[[ Input material open ]]

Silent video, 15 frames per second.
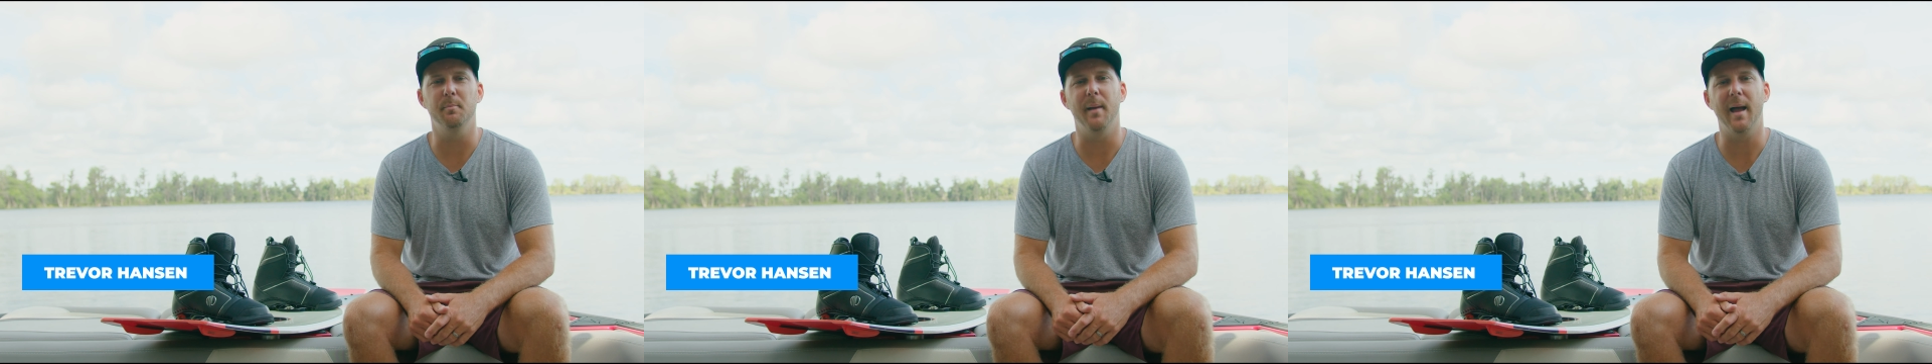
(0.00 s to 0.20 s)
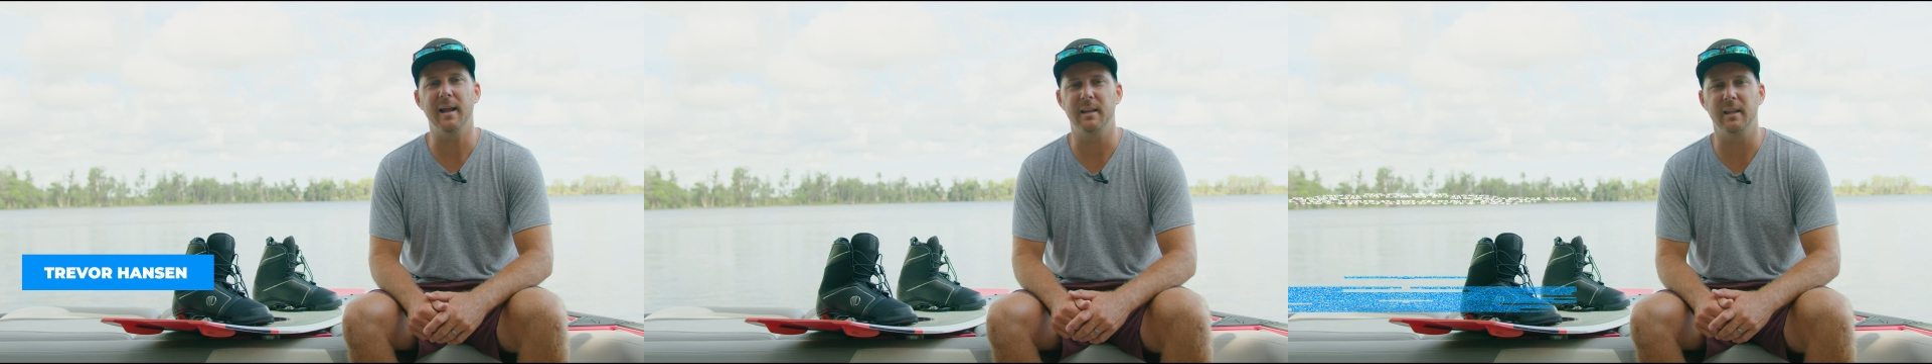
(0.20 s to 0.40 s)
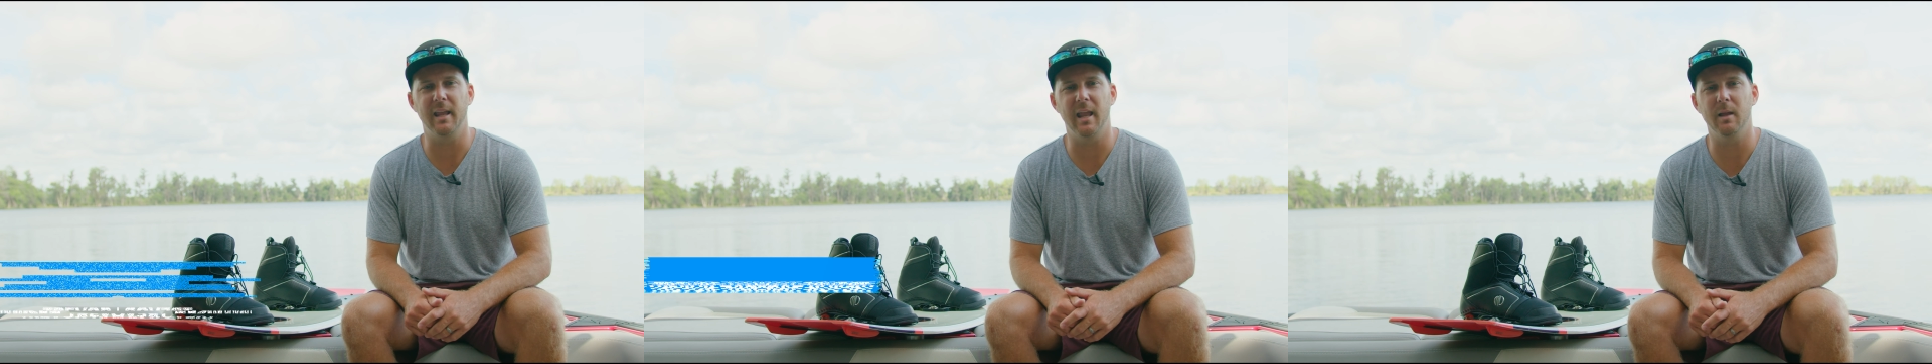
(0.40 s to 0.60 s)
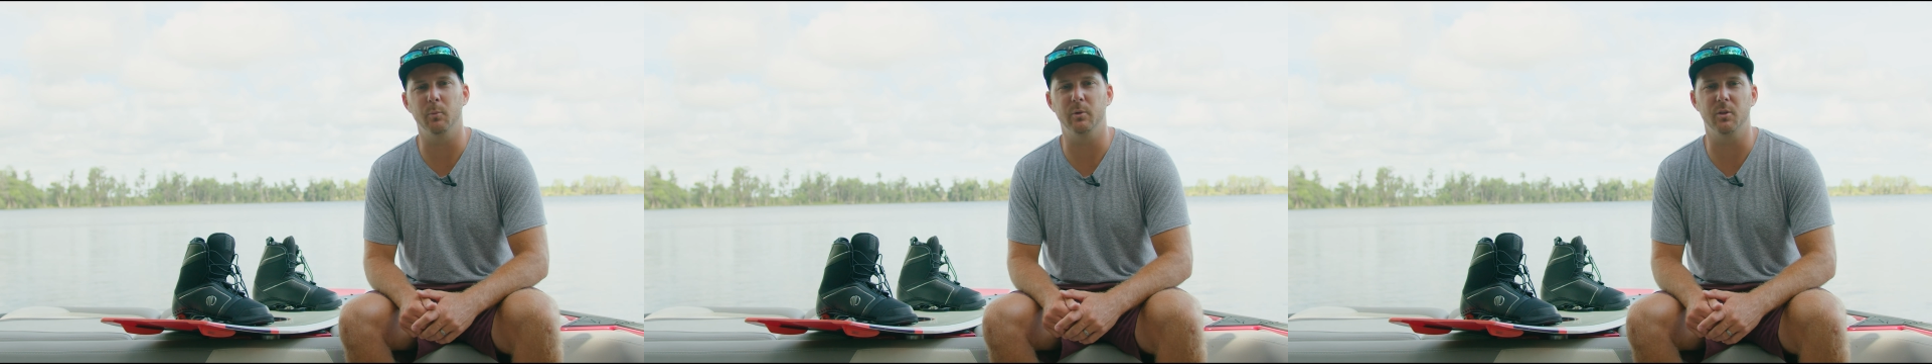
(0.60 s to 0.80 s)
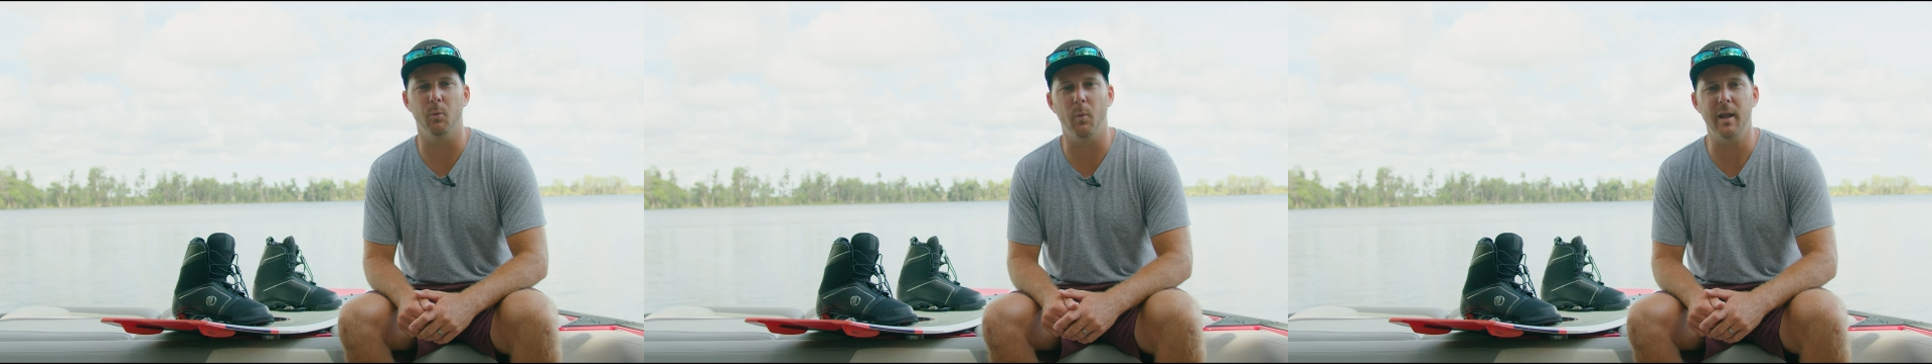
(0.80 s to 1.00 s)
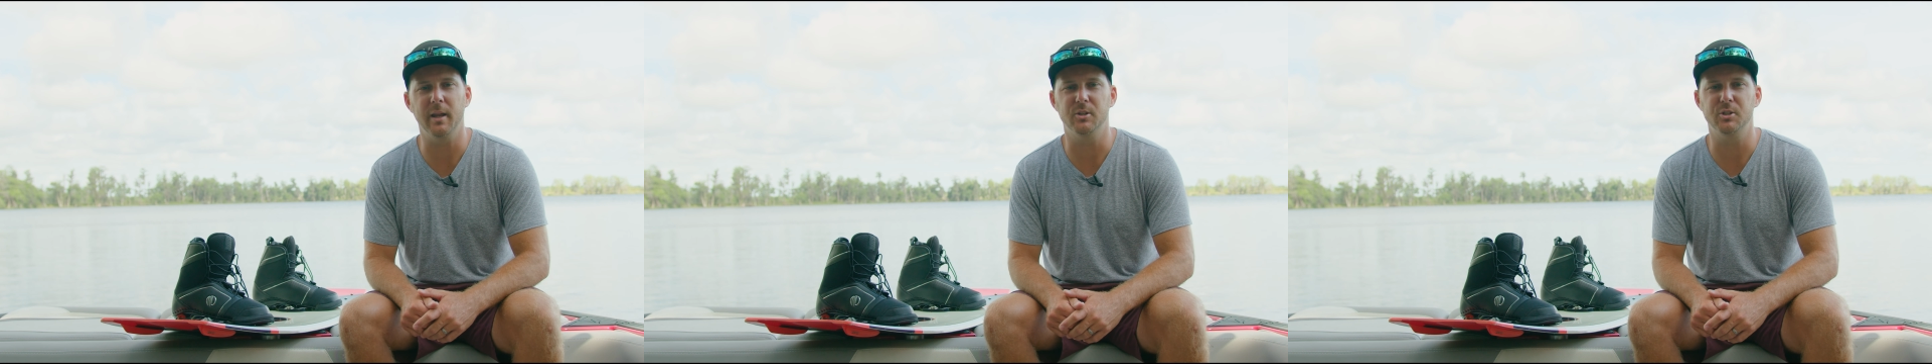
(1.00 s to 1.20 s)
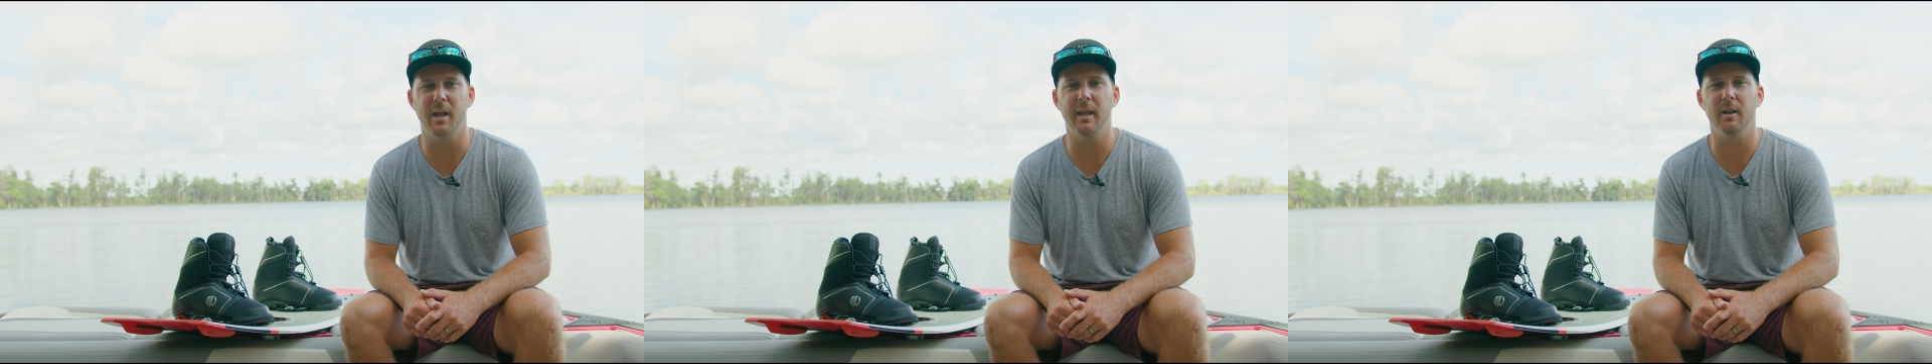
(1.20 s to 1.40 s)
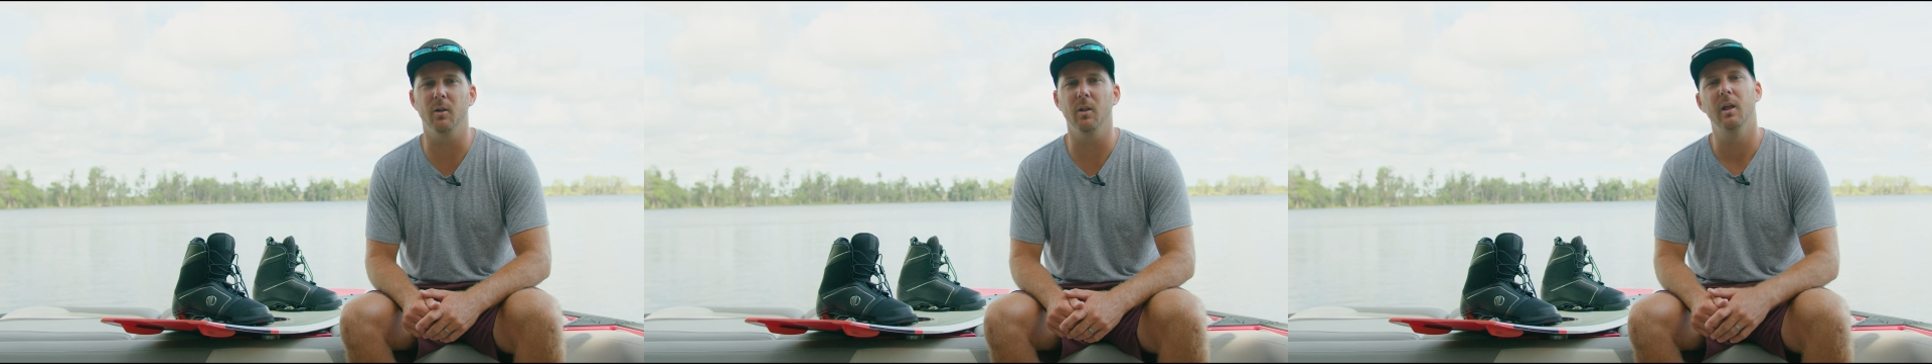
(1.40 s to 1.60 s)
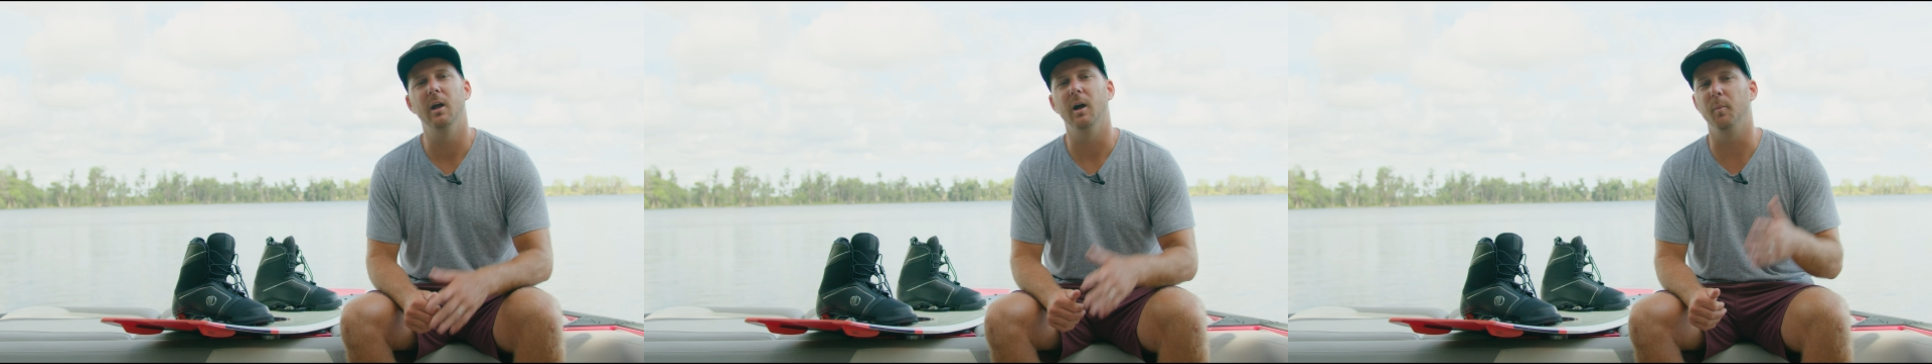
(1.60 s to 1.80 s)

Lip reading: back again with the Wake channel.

[[ Input material closed ]]

Only the lines starting at the one that holds "(0.80 s to 1.00 s)" and ending at the last line of the data belong in your answer. Please set them down exactly and omit the pictures.

Solution to this problem:
(0.80 s to 1.00 s)
(1.00 s to 1.20 s)
(1.20 s to 1.40 s)
(1.40 s to 1.60 s)
(1.60 s to 1.80 s)

Lip reading: back again with the Wake channel.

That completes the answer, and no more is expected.